2006年1月号(第52巻1号)

「藤沢周平氏と競う」

帝京大学医真菌研究センター 山口 英世

何とも大それたタイトルで恐れ多い気がするのだが、先日世田谷文学館で催された「藤沢周平の世界展」に家内共々足を運んだ時にふと思い出した懐かしい出来事である。

平成3年6月、山形県総務部広報課から1通の郵便が届いた。何事かと封を切ってみると、「いま、山形から・・・」という誌名の縣情報誌への寄稿依頼であった。依頼されたのは毎号連載の「この人」と題するシリーズの次号(No.14, 1991)分で、これには予め指定された郷土の高名な人物を題材にしながら、寄稿者自身の郷土へのかかわりや想いを語ることという注文がつけられていた。私の出生地は山形市近郊の山辺町であり、とり上げる人物はこの町が生んだ第一番の偉人と今も讃えられる明治~昭和初期の外交官・安達峰一郎(最晩年には常設国際司法裁判所長をつとめる)と決められていた。彼の人物像については、父が遺徳顕彰会の会長だったこともあって、子供の頃からよく聞かされていたので、気軽な気持で寄稿を引き受けた。

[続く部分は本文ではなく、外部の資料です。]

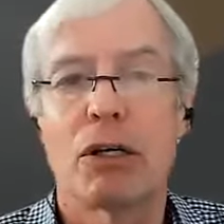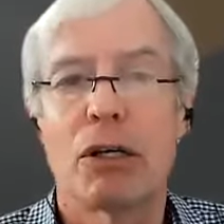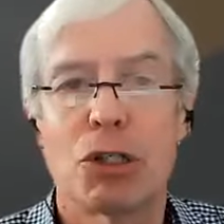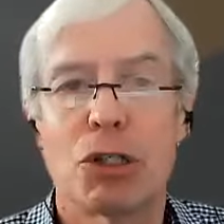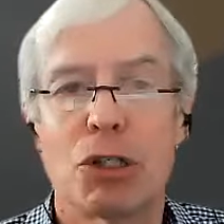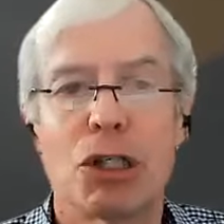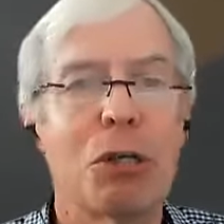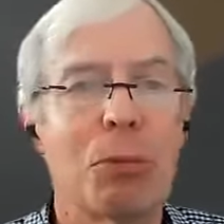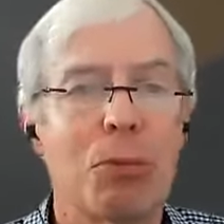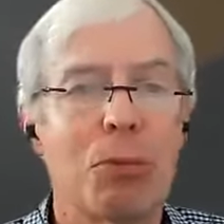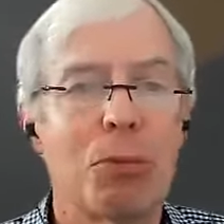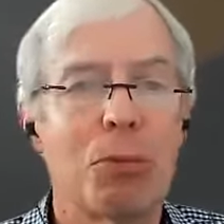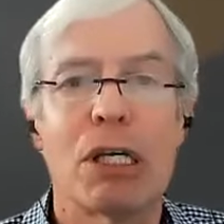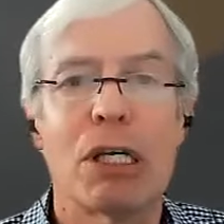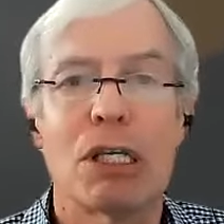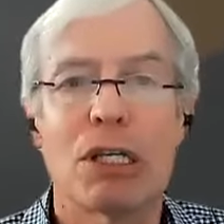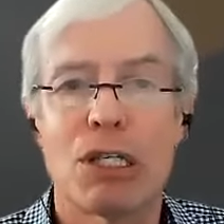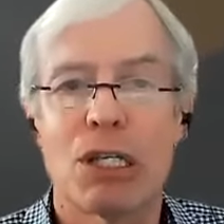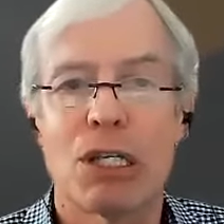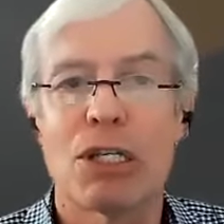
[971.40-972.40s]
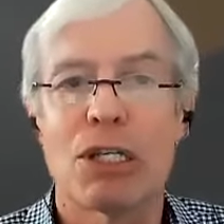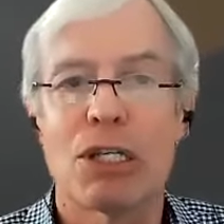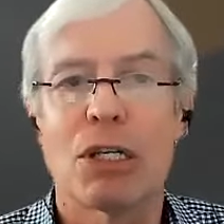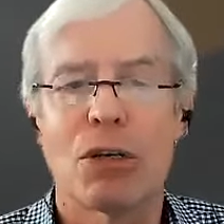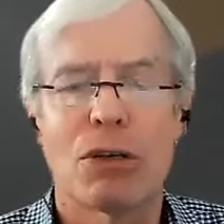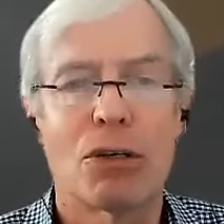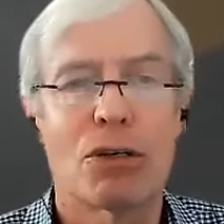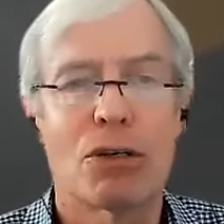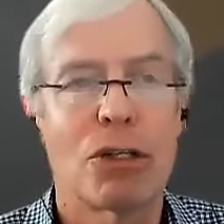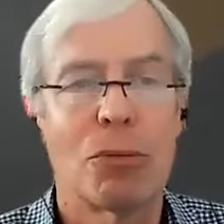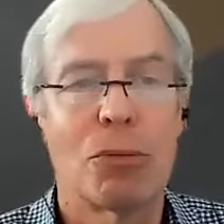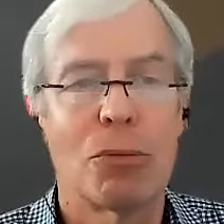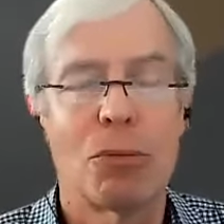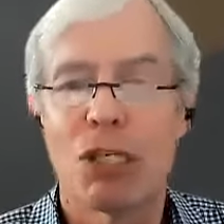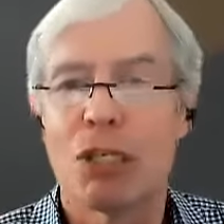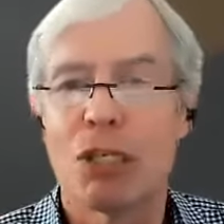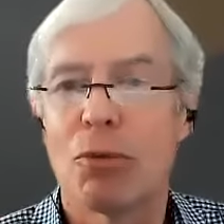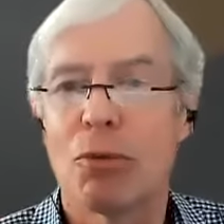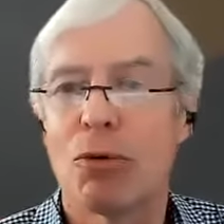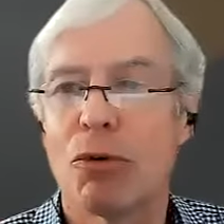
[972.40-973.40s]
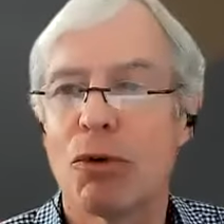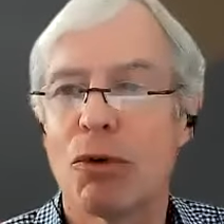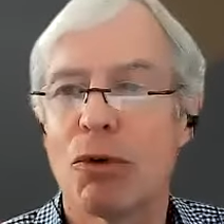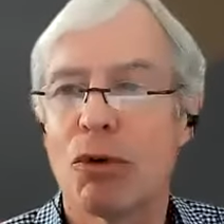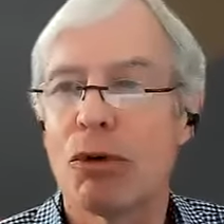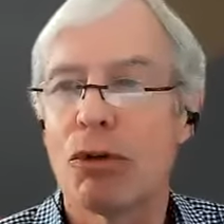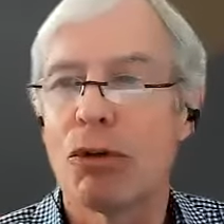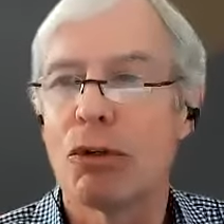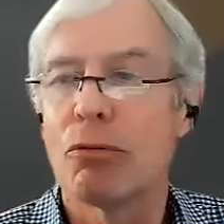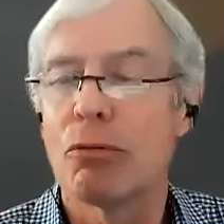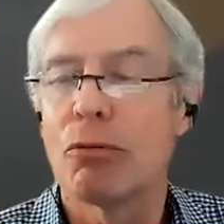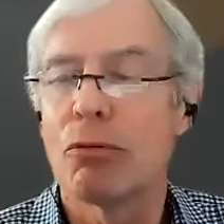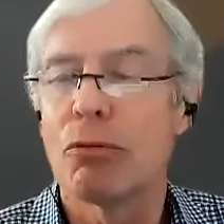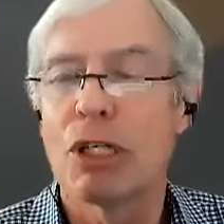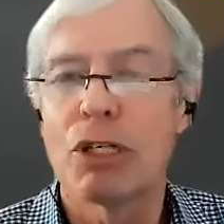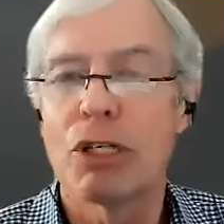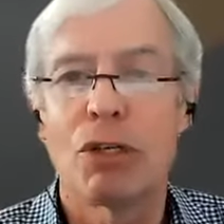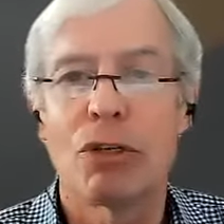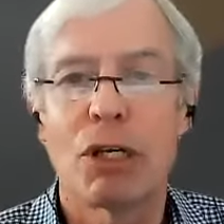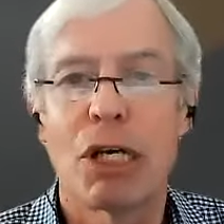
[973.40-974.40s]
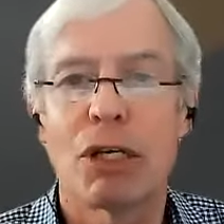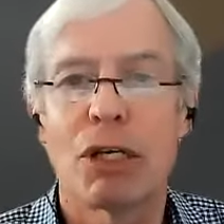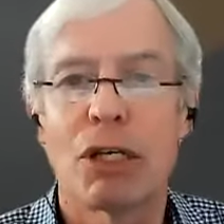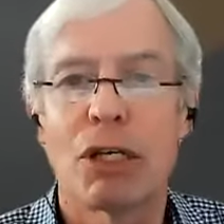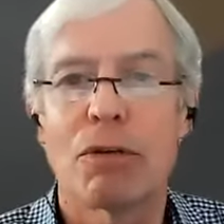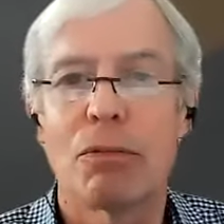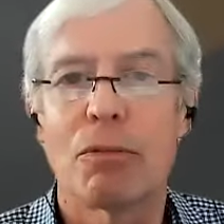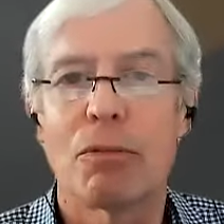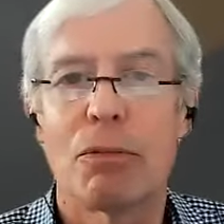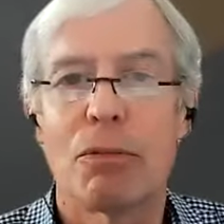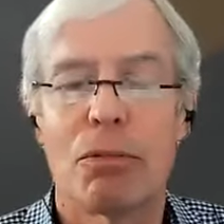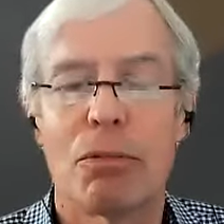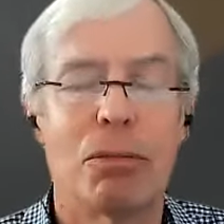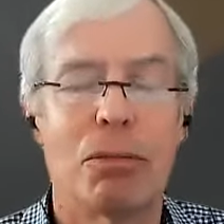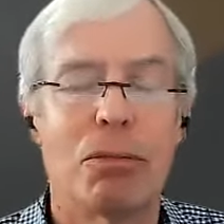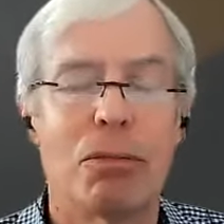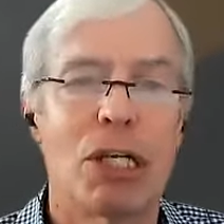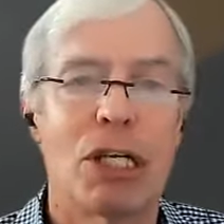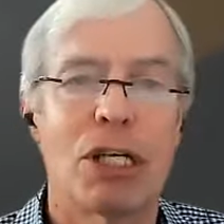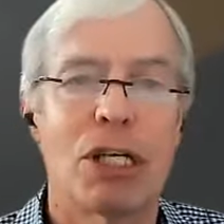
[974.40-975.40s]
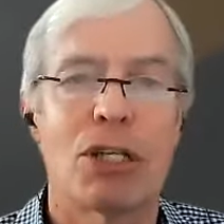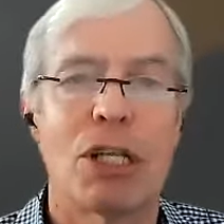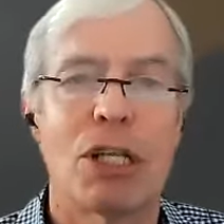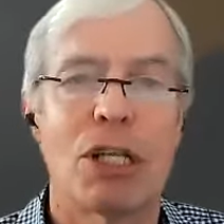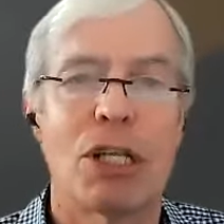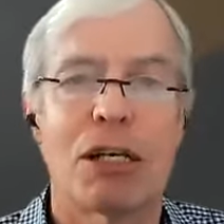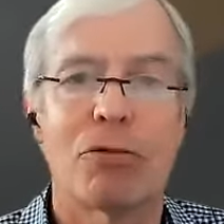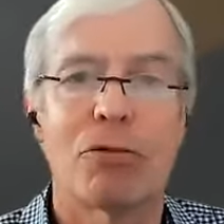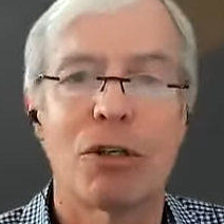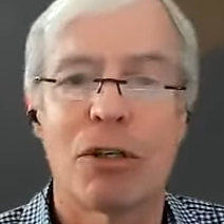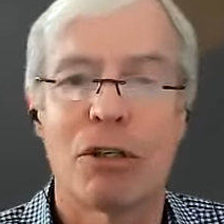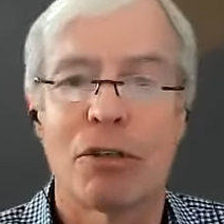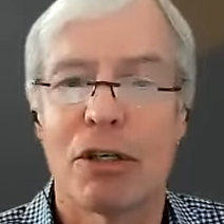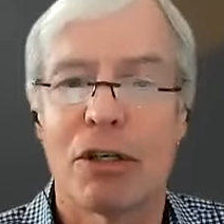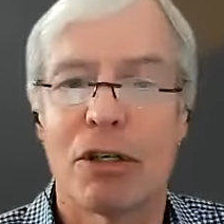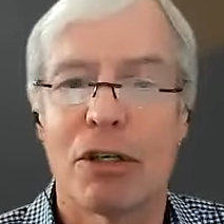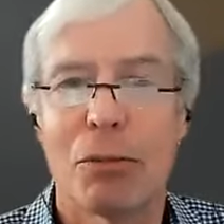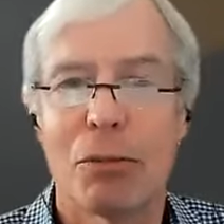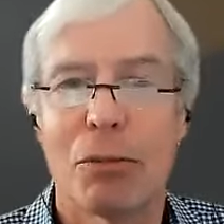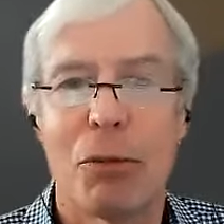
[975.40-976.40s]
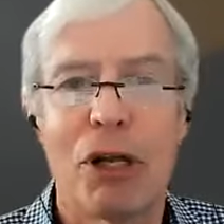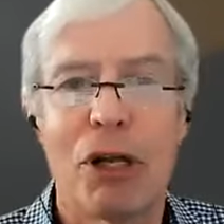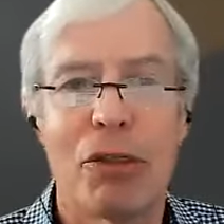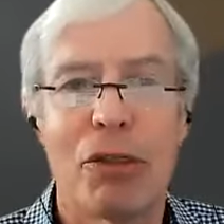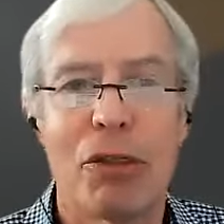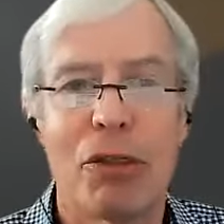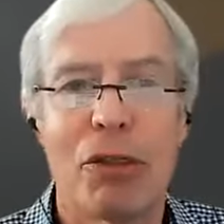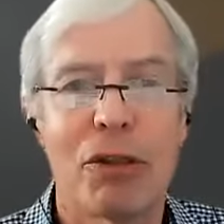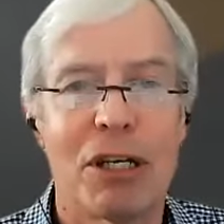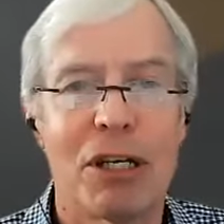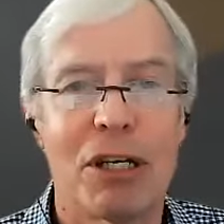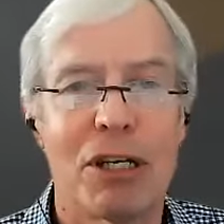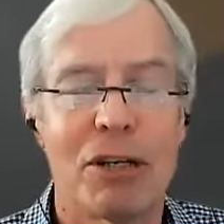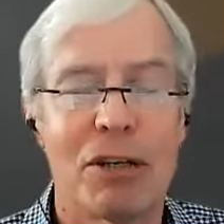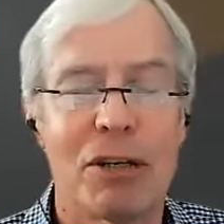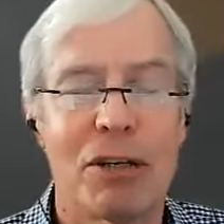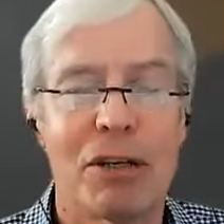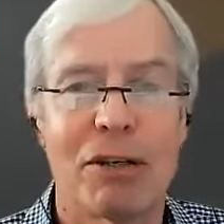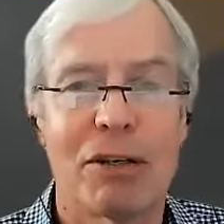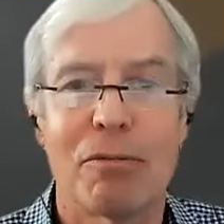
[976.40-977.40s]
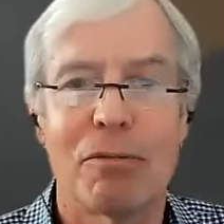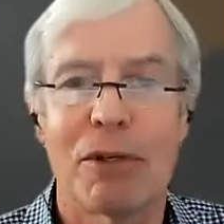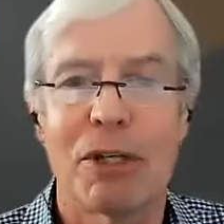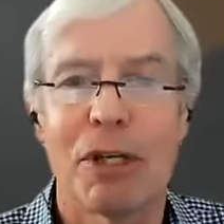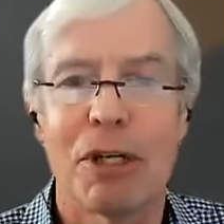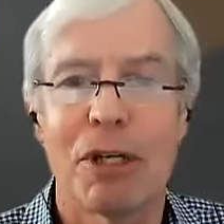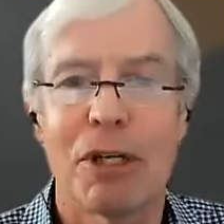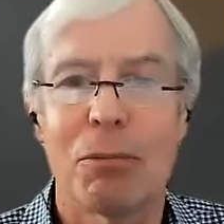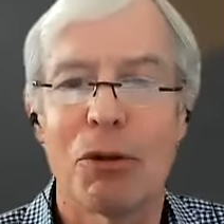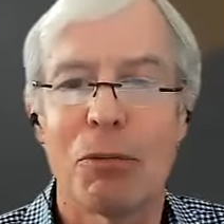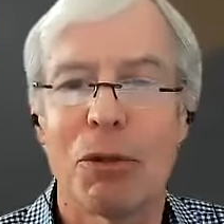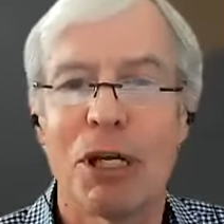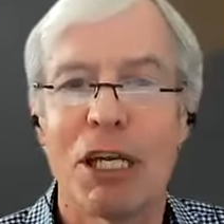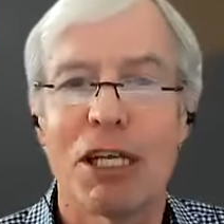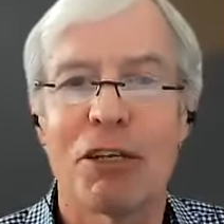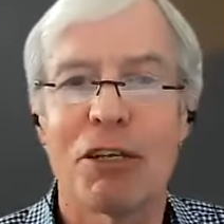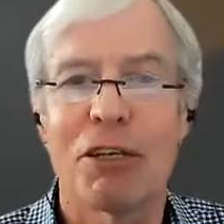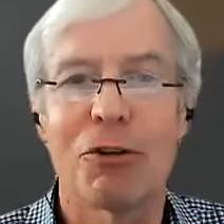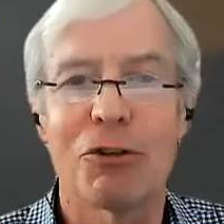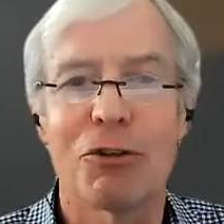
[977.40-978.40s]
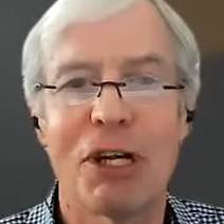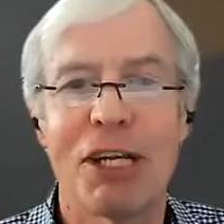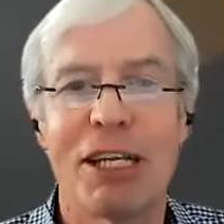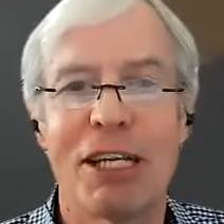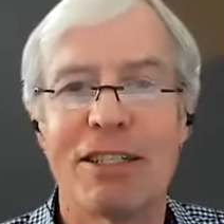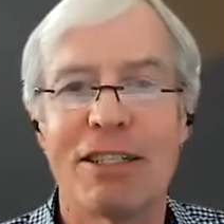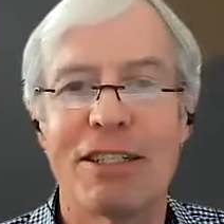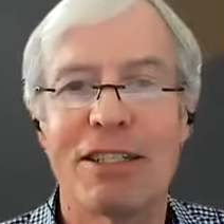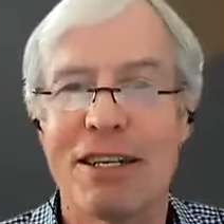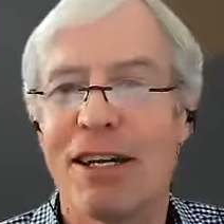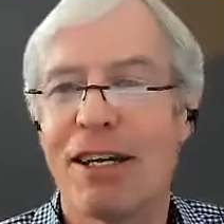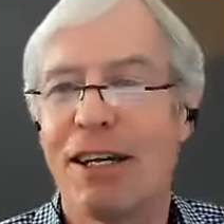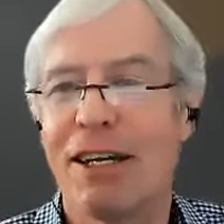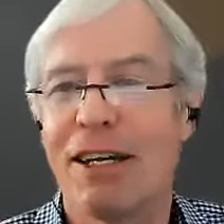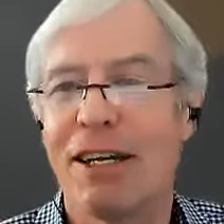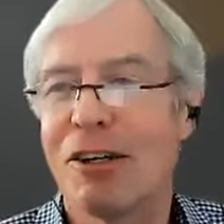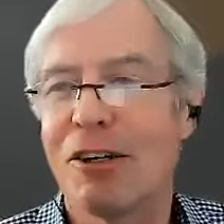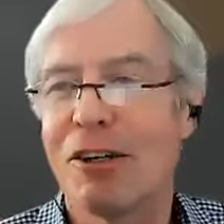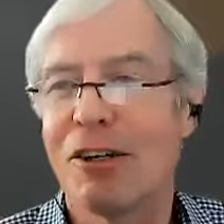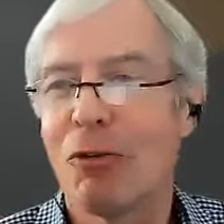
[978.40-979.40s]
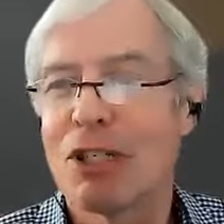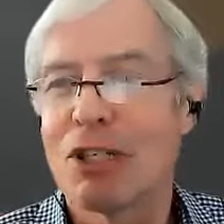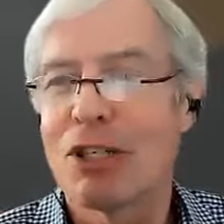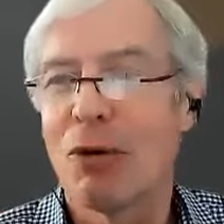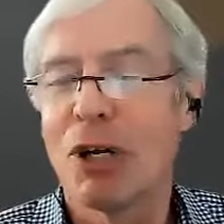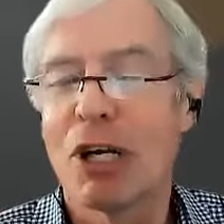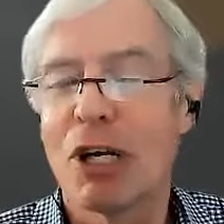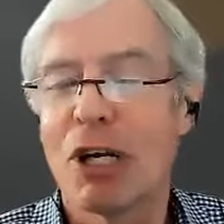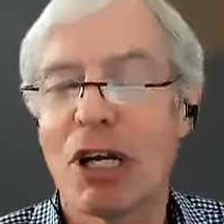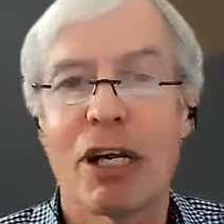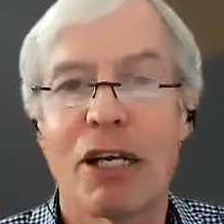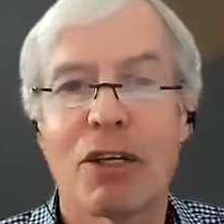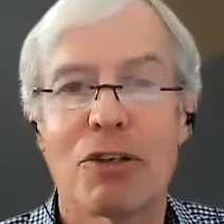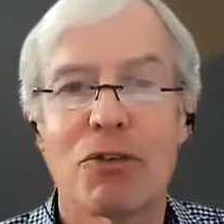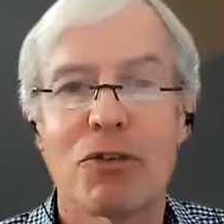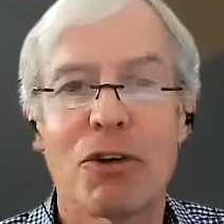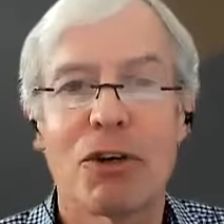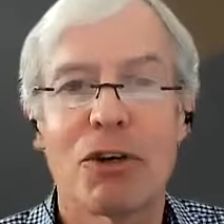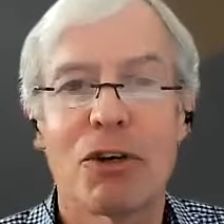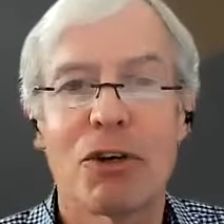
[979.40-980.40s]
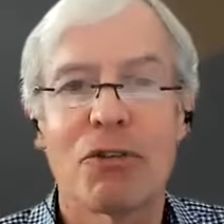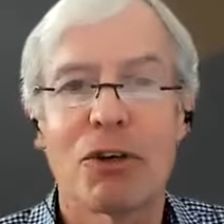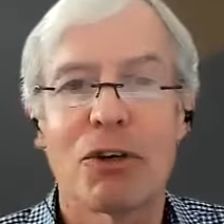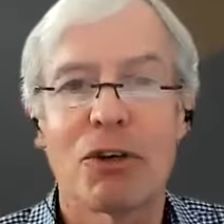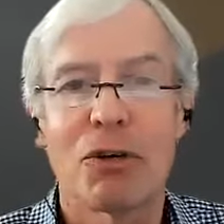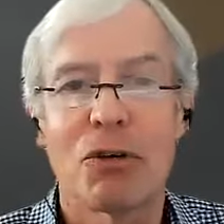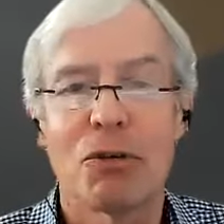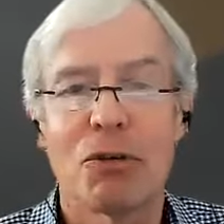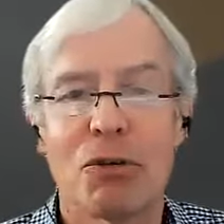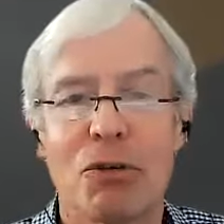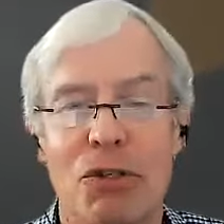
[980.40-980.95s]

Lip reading: should be pretty consistent, or there should be some real clear reason. You can't change that every month and come up with meaningful trends of what's going on. It's very difficult.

ところが執筆に取りかかる段になって、参考までにと依頼状と一所に送られてきた前号(No.13, 1991)の「この人」に目を通して驚嘆した。寄稿者は鶴岡市出身の藤沢周平、話題にした人物は女流作家田沢稻舟とある。恥ずかしながら当時私は藤沢周平なる時代小説作家を知らなかった。その私が驚いたのは、彼の名前では勿論なく、描写力の見事さだった。少しも衒うことのない平易な文章で然り気なく綴られた情景や人物が実にリアルに伝わってくるのである。これはとても敵わないと一辺に気が重くなったが、直木賞を授賞した本職の作家なら相手にとって不足はないなどと妙な対抗意識を燃やして原稿用紙に向かった。結果はいわずもがな、筆力の差をいやというほど思い知らされたが、得るものも多かった。それ以来、学術論文であっても言葉の使い方には神経を払う習慣が身についた。それと同時に藤沢文学の大のファンになったことはいうまでもない。